(Stored items)
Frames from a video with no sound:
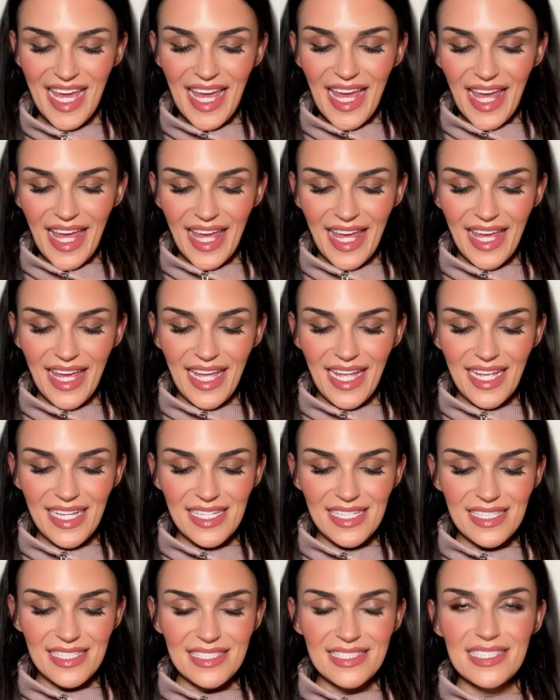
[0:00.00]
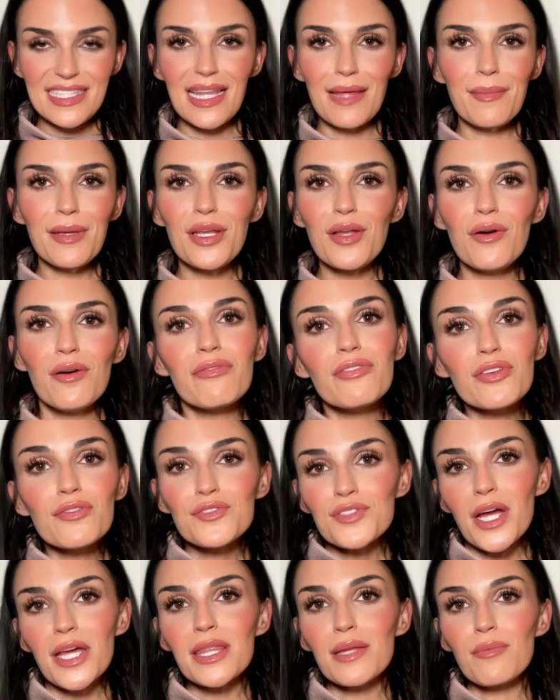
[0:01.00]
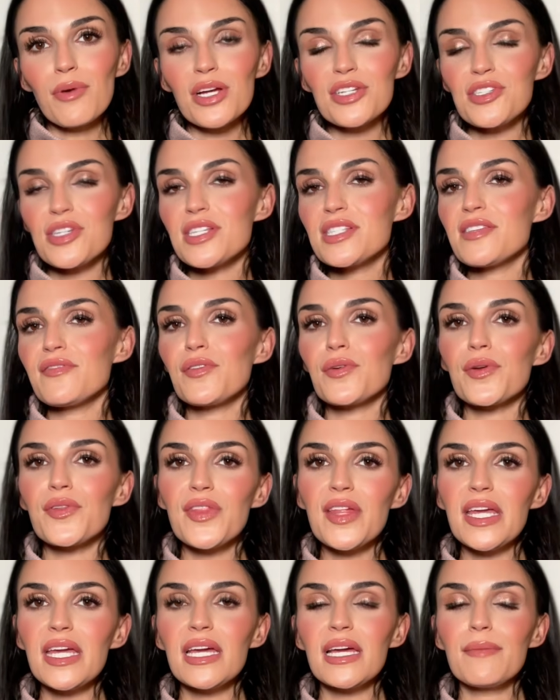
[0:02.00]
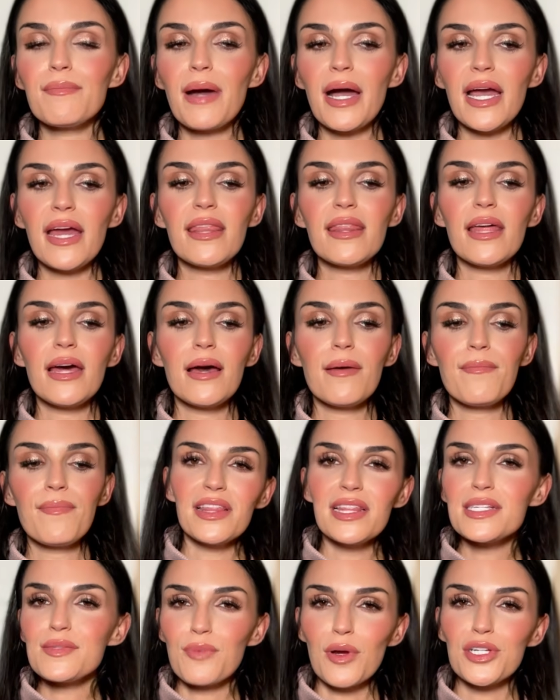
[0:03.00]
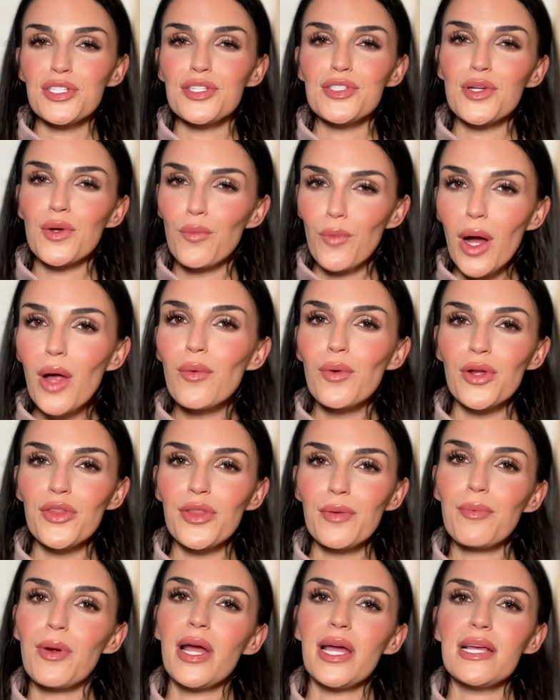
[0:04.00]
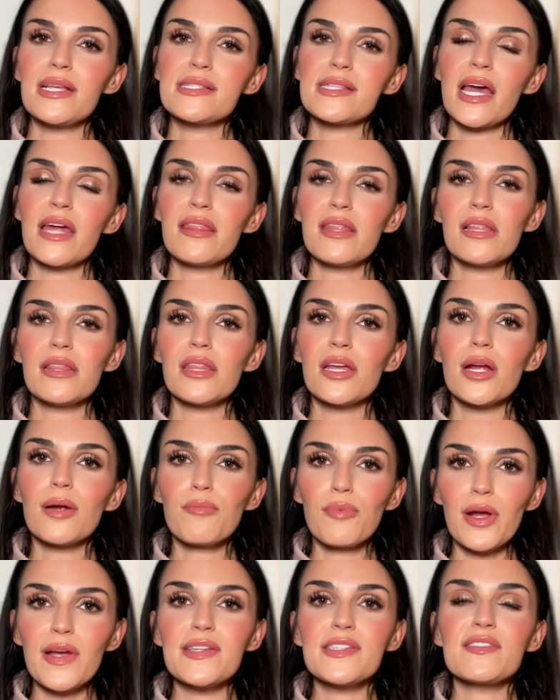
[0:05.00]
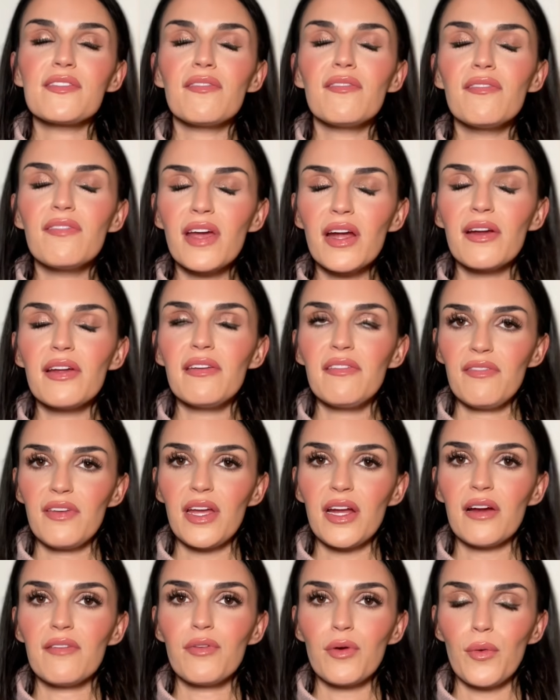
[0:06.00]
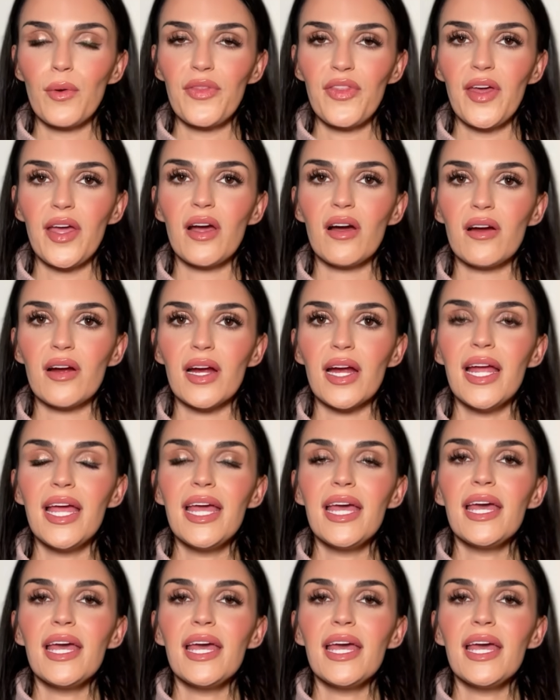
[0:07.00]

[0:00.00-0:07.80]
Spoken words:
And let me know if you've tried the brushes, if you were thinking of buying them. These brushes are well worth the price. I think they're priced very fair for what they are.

▶ **What you should do**
All entries above must be printed again verbatim, with images excluded.

▶ **Written solution**
Frames from a video with no sound:
[0:00.00]
[0:01.00]
[0:02.00]
[0:03.00]
[0:04.00]
[0:05.00]
[0:06.00]
[0:07.00]

[0:00.00-0:07.80]
Spoken words:
And let me know if you've tried the brushes, if you were thinking of buying them. These brushes are well worth the price. I think they're priced very fair for what they are.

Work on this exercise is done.